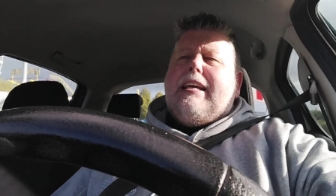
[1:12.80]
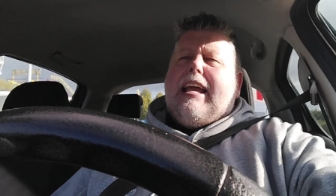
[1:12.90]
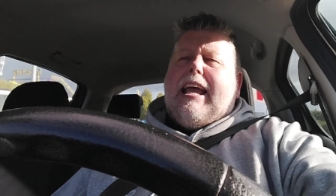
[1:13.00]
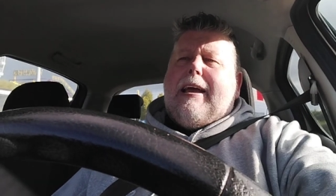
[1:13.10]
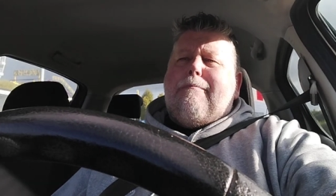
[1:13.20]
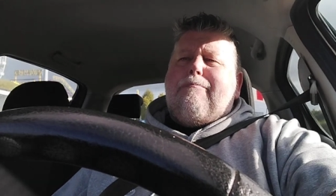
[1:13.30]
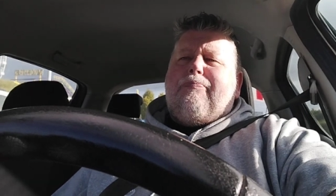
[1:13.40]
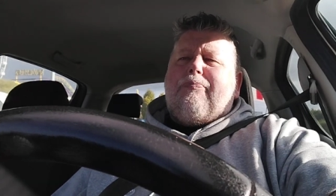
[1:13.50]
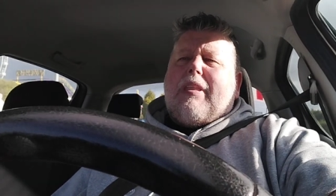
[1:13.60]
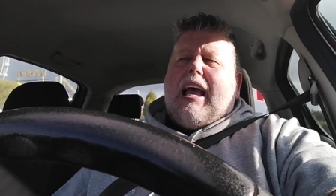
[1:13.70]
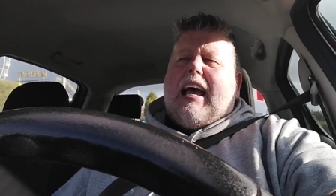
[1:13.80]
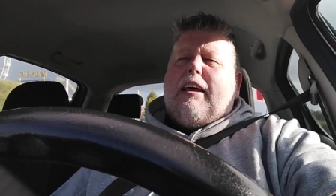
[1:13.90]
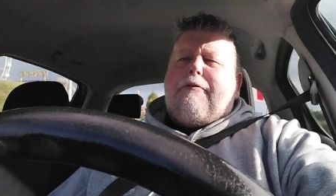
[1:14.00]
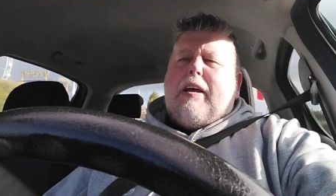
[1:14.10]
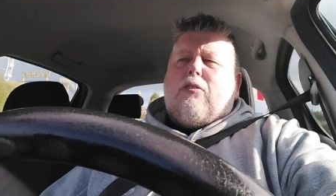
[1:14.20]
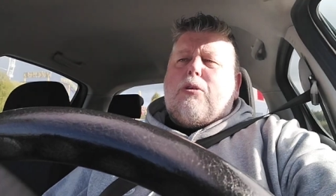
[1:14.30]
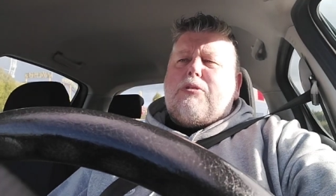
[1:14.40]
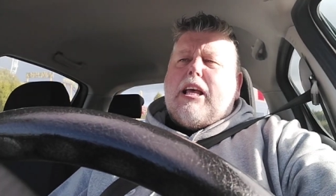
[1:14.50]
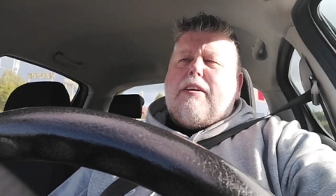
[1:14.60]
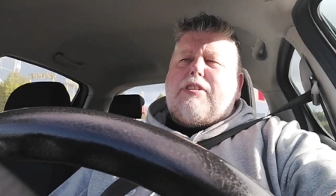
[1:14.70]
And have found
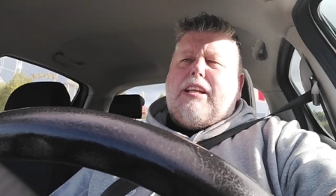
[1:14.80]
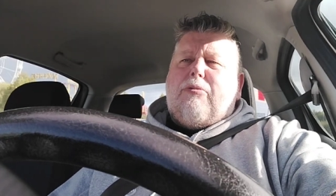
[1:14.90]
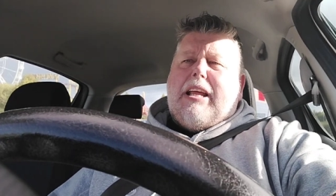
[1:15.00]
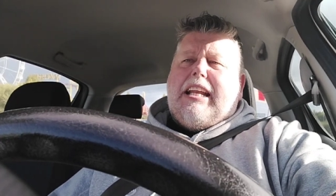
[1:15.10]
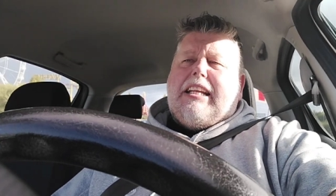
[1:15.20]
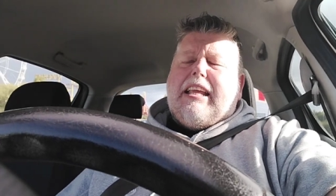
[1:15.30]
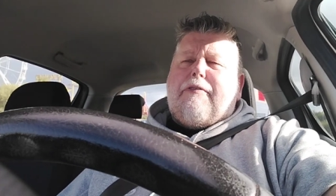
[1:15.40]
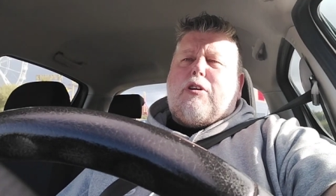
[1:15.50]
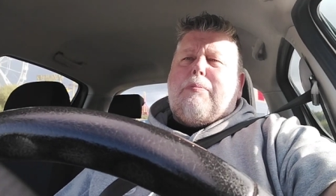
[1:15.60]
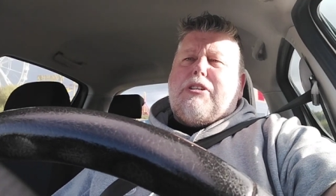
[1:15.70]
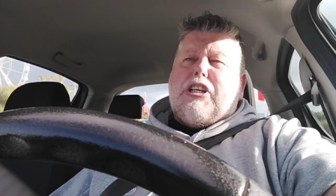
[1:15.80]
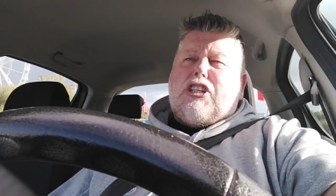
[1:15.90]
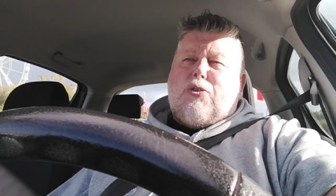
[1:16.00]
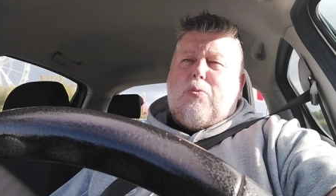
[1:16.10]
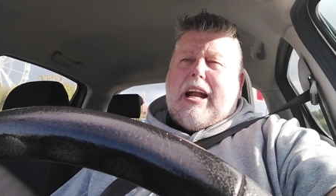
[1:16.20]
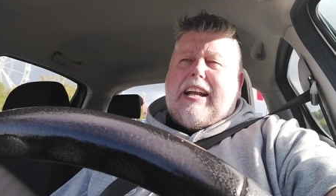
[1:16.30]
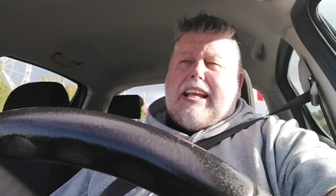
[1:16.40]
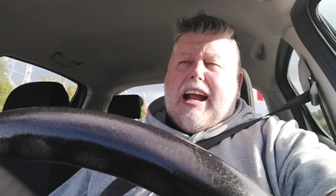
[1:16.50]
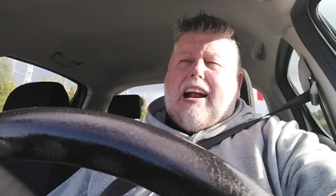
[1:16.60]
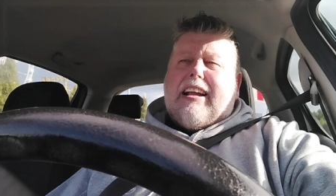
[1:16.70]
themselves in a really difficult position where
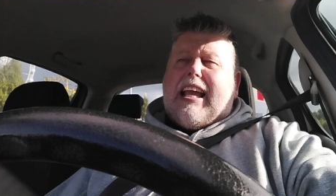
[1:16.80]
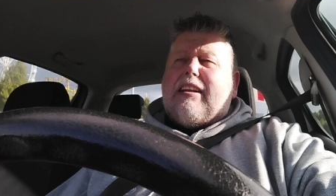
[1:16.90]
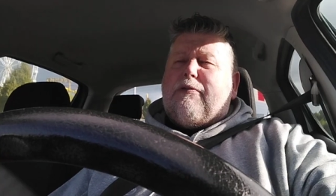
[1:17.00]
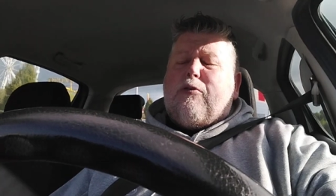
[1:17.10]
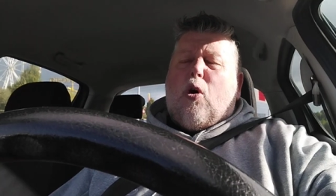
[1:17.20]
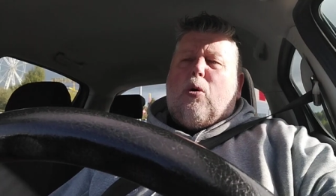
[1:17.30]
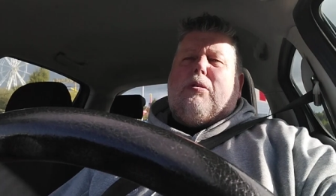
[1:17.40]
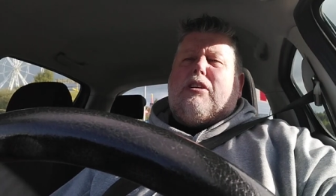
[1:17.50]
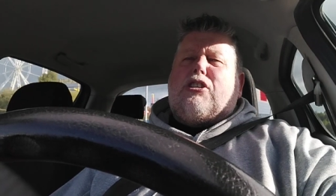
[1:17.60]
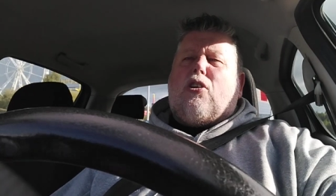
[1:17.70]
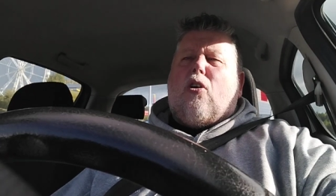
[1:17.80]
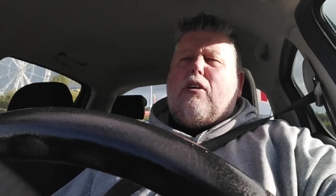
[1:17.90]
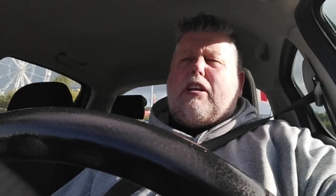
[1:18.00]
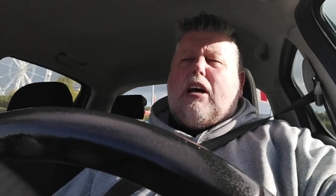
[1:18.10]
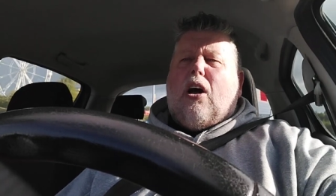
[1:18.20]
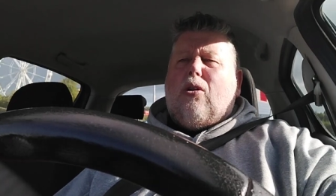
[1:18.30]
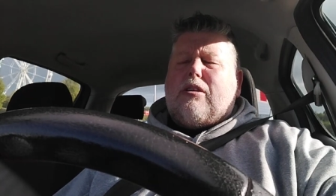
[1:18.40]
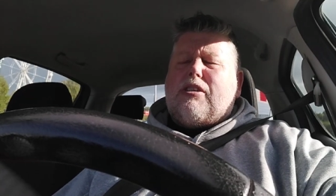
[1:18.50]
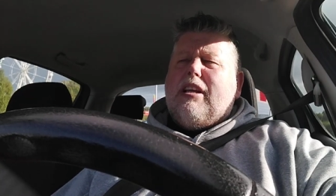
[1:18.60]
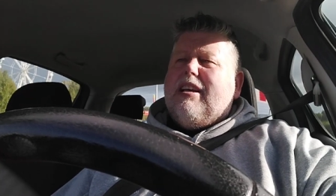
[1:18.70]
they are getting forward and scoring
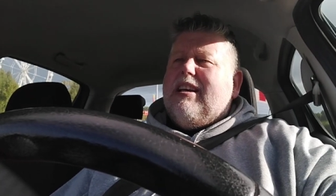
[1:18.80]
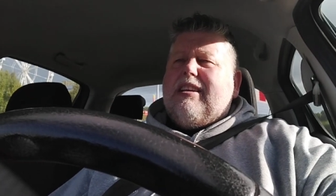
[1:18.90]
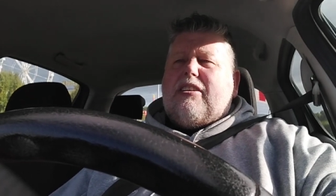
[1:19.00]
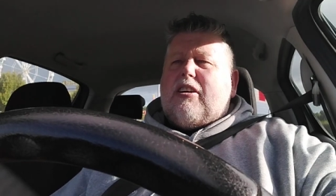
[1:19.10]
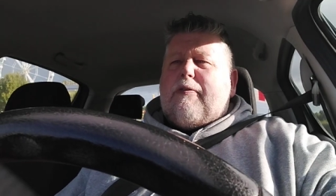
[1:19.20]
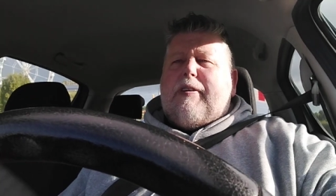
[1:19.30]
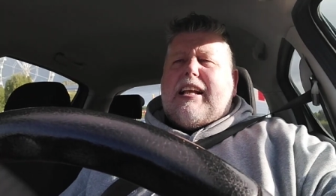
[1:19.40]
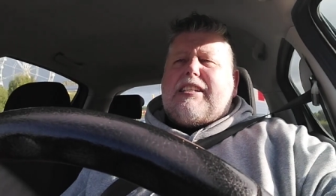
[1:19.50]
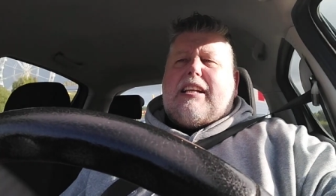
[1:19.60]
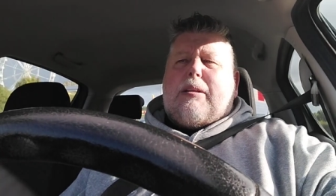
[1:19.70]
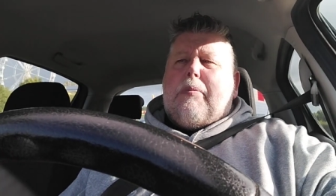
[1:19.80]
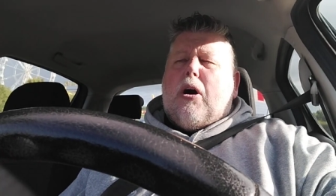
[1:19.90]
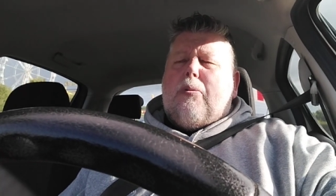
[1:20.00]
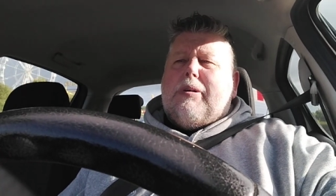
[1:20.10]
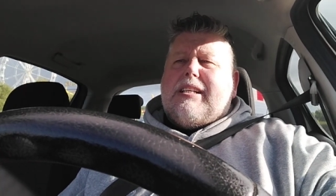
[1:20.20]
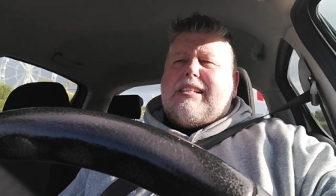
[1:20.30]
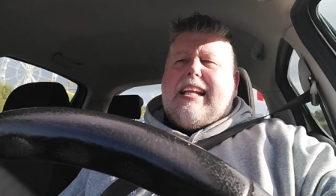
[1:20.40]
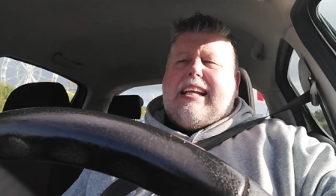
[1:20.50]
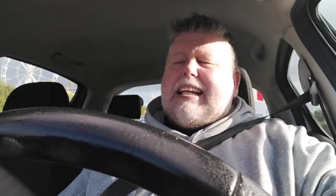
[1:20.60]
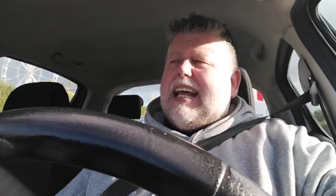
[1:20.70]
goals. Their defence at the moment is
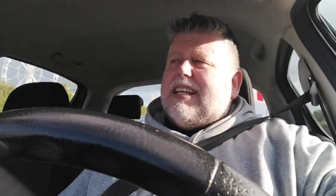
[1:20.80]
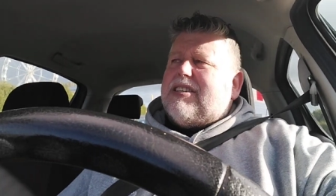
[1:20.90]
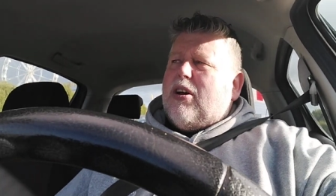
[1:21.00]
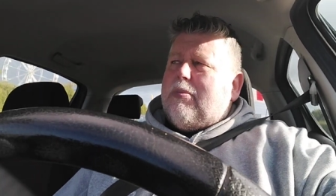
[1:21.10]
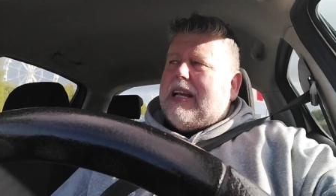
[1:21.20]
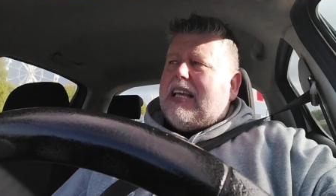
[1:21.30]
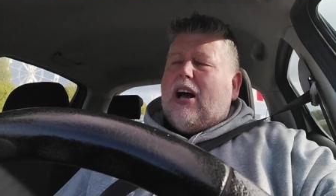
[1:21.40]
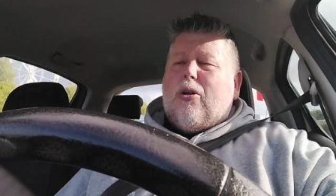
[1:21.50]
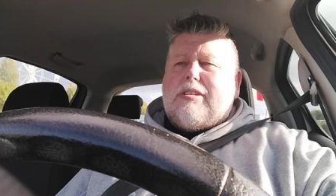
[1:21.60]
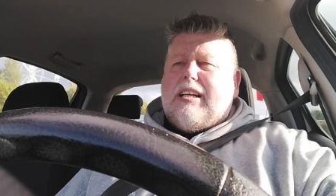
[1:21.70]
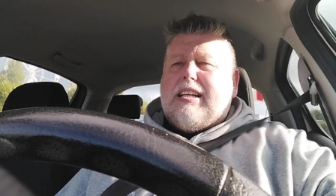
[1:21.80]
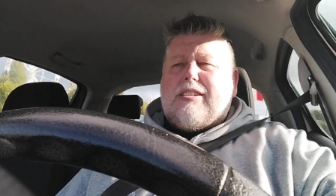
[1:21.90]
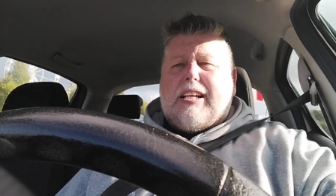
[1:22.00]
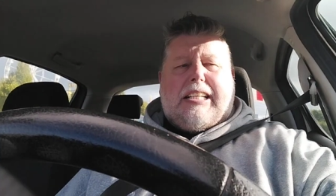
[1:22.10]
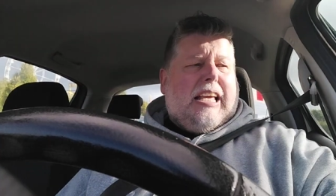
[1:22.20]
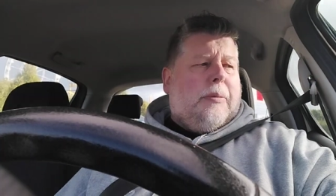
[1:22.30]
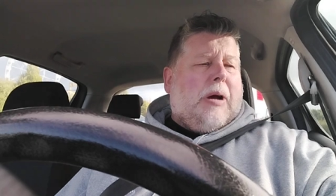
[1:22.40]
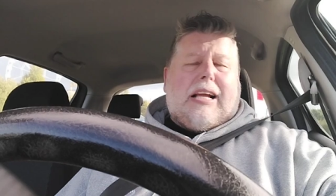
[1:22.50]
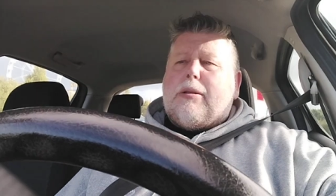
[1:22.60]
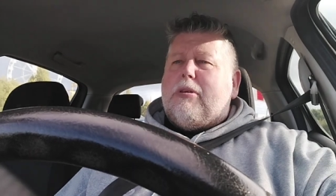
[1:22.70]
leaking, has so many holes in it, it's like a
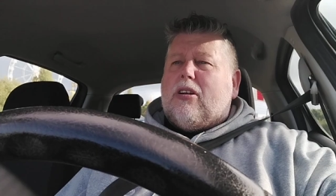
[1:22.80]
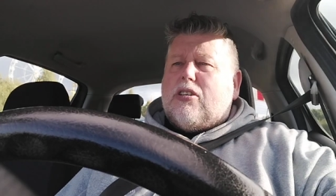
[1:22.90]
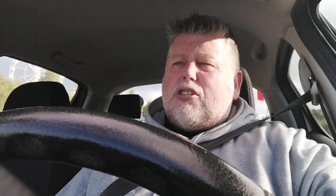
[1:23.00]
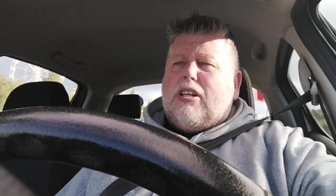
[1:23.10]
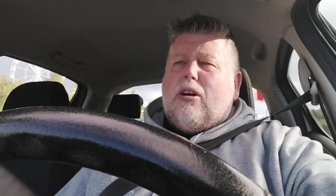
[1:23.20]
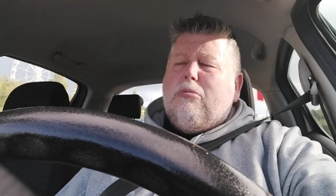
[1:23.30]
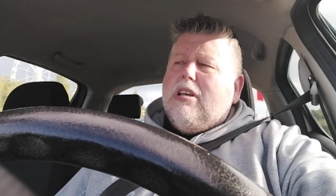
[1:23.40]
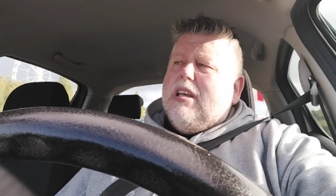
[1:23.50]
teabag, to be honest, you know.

(What this task involves) This task calls for an exact copy of the data above, without pictures.

(Result for this exercise)
[1:12.80]
[1:12.90]
[1:13.00]
[1:13.10]
[1:13.20]
[1:13.30]
[1:13.40]
[1:13.50]
[1:13.60]
[1:13.70]
[1:13.80]
[1:13.90]
[1:14.00]
[1:14.10]
[1:14.20]
[1:14.30]
[1:14.40]
[1:14.50]
[1:14.60]
[1:14.70]
And have found
[1:14.80]
[1:14.90]
[1:15.00]
[1:15.10]
[1:15.20]
[1:15.30]
[1:15.40]
[1:15.50]
[1:15.60]
[1:15.70]
[1:15.80]
[1:15.90]
[1:16.00]
[1:16.10]
[1:16.20]
[1:16.30]
[1:16.40]
[1:16.50]
[1:16.60]
[1:16.70]
themselves in a really difficult position where
[1:16.80]
[1:16.90]
[1:17.00]
[1:17.10]
[1:17.20]
[1:17.30]
[1:17.40]
[1:17.50]
[1:17.60]
[1:17.70]
[1:17.80]
[1:17.90]
[1:18.00]
[1:18.10]
[1:18.20]
[1:18.30]
[1:18.40]
[1:18.50]
[1:18.60]
[1:18.70]
they are getting forward and scoring
[1:18.80]
[1:18.90]
[1:19.00]
[1:19.10]
[1:19.20]
[1:19.30]
[1:19.40]
[1:19.50]
[1:19.60]
[1:19.70]
[1:19.80]
[1:19.90]
[1:20.00]
[1:20.10]
[1:20.20]
[1:20.30]
[1:20.40]
[1:20.50]
[1:20.60]
[1:20.70]
goals. Their defence at the moment is
[1:20.80]
[1:20.90]
[1:21.00]
[1:21.10]
[1:21.20]
[1:21.30]
[1:21.40]
[1:21.50]
[1:21.60]
[1:21.70]
[1:21.80]
[1:21.90]
[1:22.00]
[1:22.10]
[1:22.20]
[1:22.30]
[1:22.40]
[1:22.50]
[1:22.60]
[1:22.70]
leaking, has so many holes in it, it's like a
[1:22.80]
[1:22.90]
[1:23.00]
[1:23.10]
[1:23.20]
[1:23.30]
[1:23.40]
[1:23.50]
teabag, to be honest, you know.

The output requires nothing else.